Meeting On Airport Tax
By Oswald T. Brown, The Bahama Journal
Minister of Tourism Obie Wilchcombe was in Freeport on Wednesday for meetings with officials of the Grand Bahama Airport Company and the Grand Bahama Port Authority to discuss the controversial new facility fee that went into effect at the airport on Sunday, September 1.
Mr. Wilchcombe met with airport officials at the Container Port most of yesterday afternoon, and he reportedly met with Port Authority officials last night.
The outcome of those meetings was not known, but staff manning airline counters at Freeport International Airport and travel agents say the new fee structure was implemented as scheduled on Sunday and was still in effect Wednesday.
Prior to September 1, ticketed Bahamian passengers traveling from Freeport paid $15 departure tax, which went to the Government, and non-Bahamians paid $18, of which $15 went to the government and a $3 security fee went to the Grand Bahama Airport Company.
As of September 1, the security fee paid by non-Bahamians was increased to $5, which means that non-Bahamian passengers now pay $20 total departure tax, while the departure tax for Bahamians remains at $15.
But a source in the travel industry said that a $10 surcharge, which goes to the Grand Bahama Airport Company, has been built into the price of tickets purchased by Bahamians under the new fee structure.
"When we came into work on Monday," the source said, "the facility fee had already been built into the tickets by American Airlines, Continental Airlines and U.S. Air. When we print their tickets, it's already there."
The source said travel agents were "very upset" by it.
"We got a call from the airlines saying that we should warn the customers that when they come to the airport September 1, they were going to have to pay more than what they paid before," the source said. "The original call we got said everybody had to pay $30 departure from Freeport airport, but that has since been corrected where the $10 is actually put on the ticket when the ticket is purchased, and $15 as normal is paid at the airport. We have been told that $10 will go to the airport company."
Visitors boarding a flight to Baltimore, Maryland, on Tuesday had mixed reaction to the departure tax increase.
"Well it was a surprise to me because I was told that it was $18, but a $2 increase is not too bad," said Barbara Purcell of Frederick, Maryland. "If it means added security that's okay with me. I thoroughly enjoyed my stay in The Bahamas. It could have been better if I had won some money at the blackjack table, but it was a good fun time. This is our third trip in six years and we definitely plan to return."
Scott Clawson, also of Frederick, Maryland, likewise rationalized that the increase was okay with him because "I want to be safe when I am traveling, so any kind of added security certainly offsets any inconvenience caused."
"I enjoyed my stay, and I shall be back," Mr. Clawson said. The safety factor was also cited by Vince Bilkaushas of Nazareth, Pennsylvania, when asked for his opinion on the increased security fee. "As long as it makes traveling safer, that's important," Mr. Bilkausas said.
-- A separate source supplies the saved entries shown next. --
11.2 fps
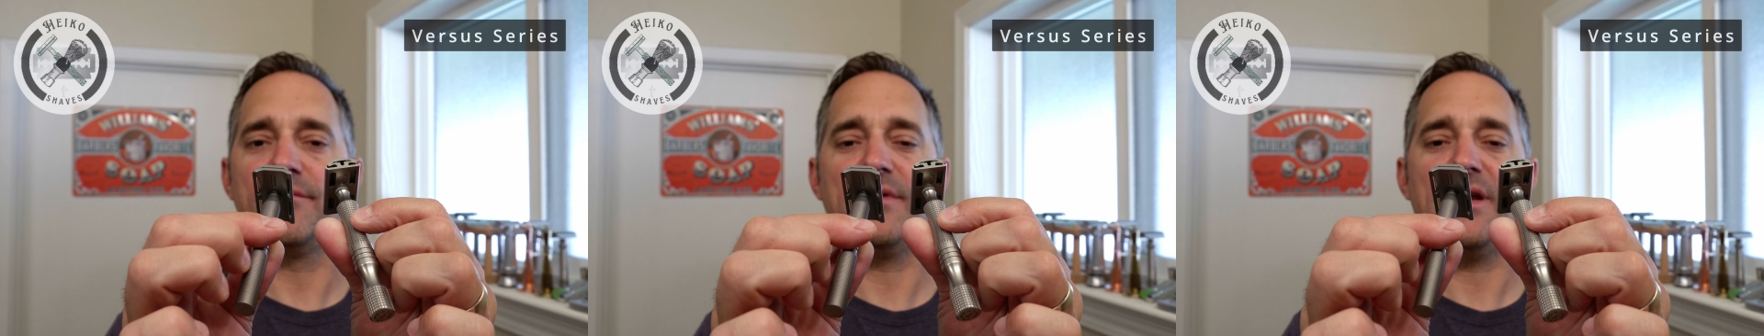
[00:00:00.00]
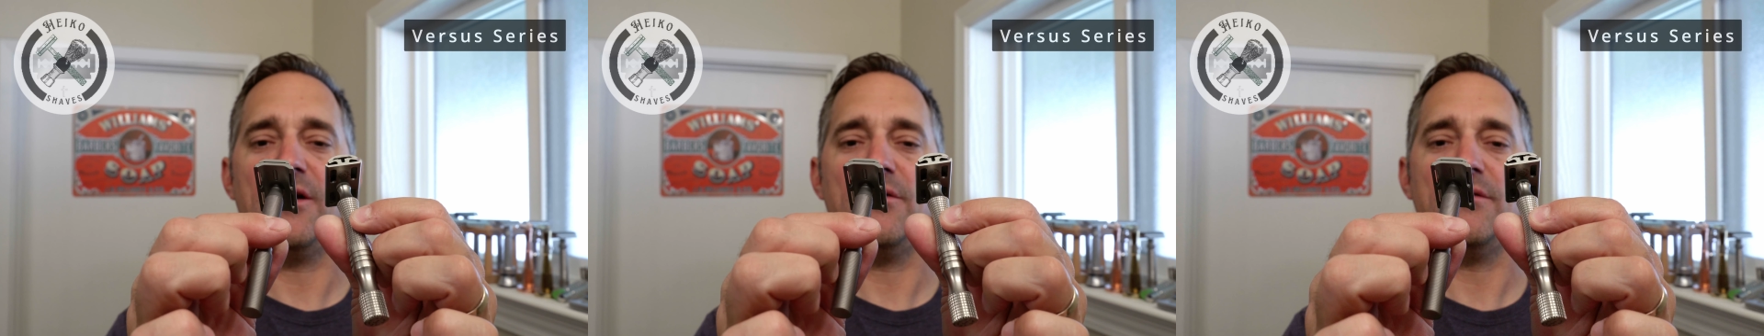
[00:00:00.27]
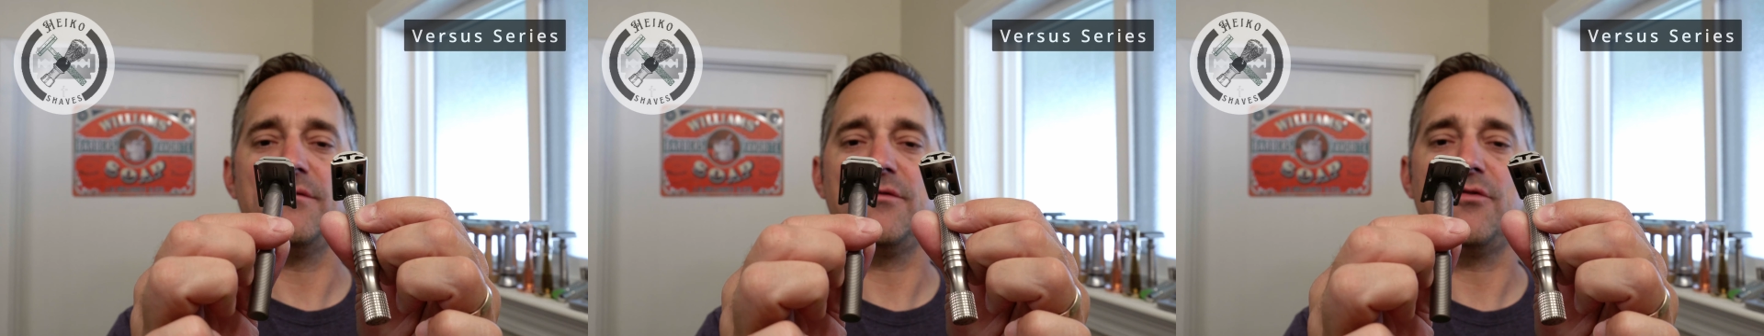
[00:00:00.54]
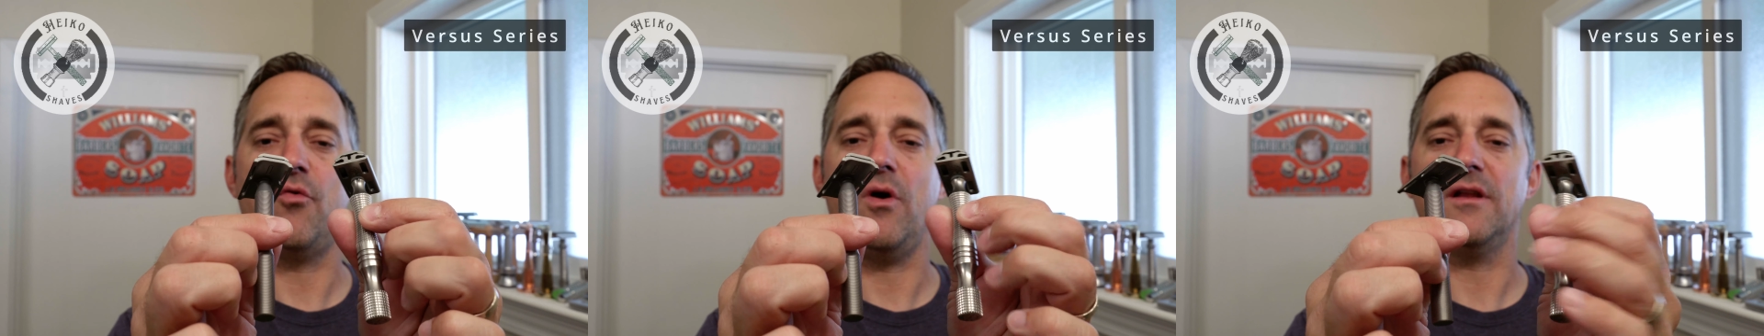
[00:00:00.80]
you know,
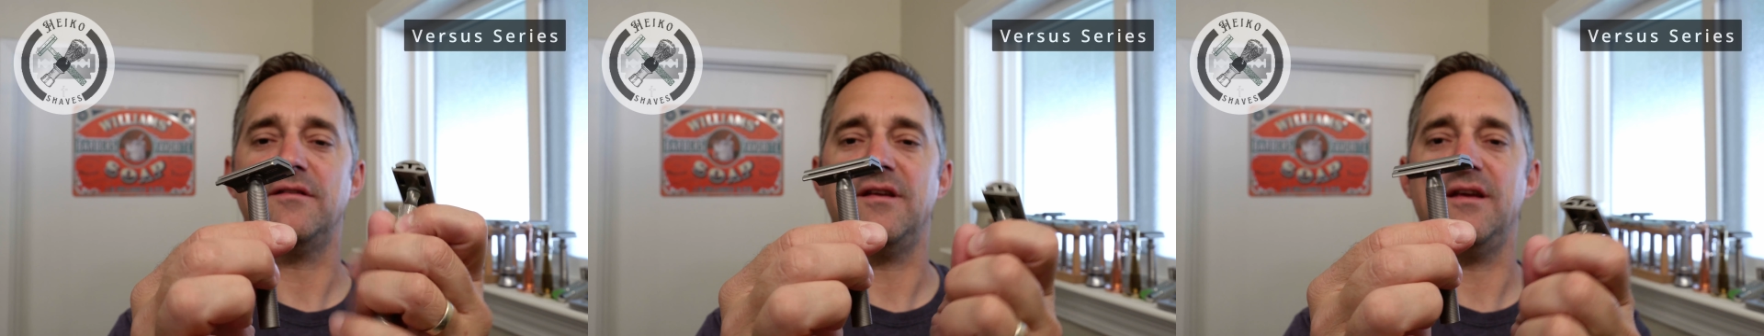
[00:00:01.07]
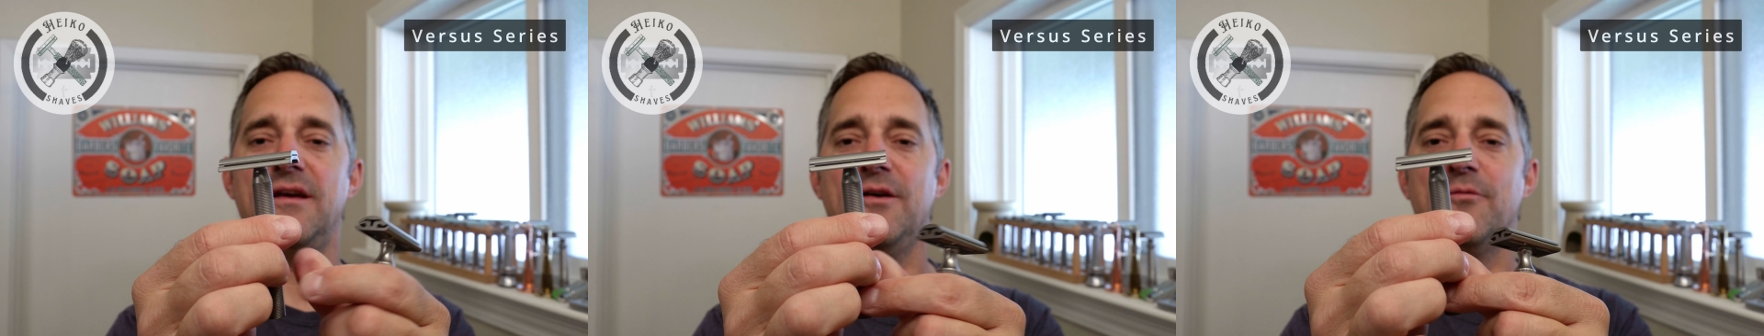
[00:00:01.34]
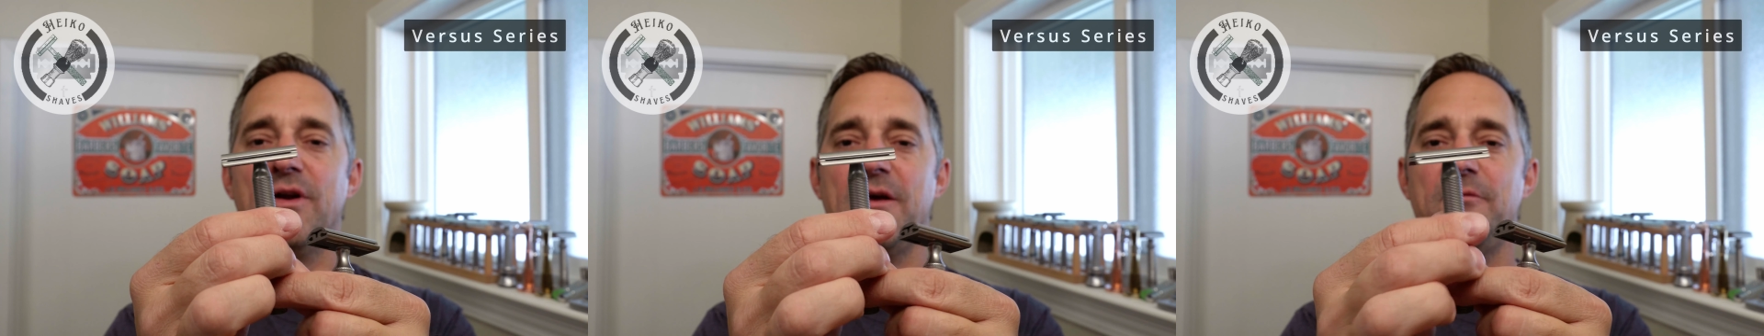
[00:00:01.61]
quality. What I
But Keith Jackson of Washington, D.C., said that although the "$2 increase is not all that bad, I wish they had made everybody aware of it before we came here."
He said it was his first visit to The Bahamas and he "enjoyed the trip tremendously."
Donaldson Potts of Baltimore, Maryland, however, criticized the increase. "I resent it," said Ms. Potts, who said she is a frequent visitor. "I think I am paying enough tax automatically as it is, but this won't prevent me from coming back."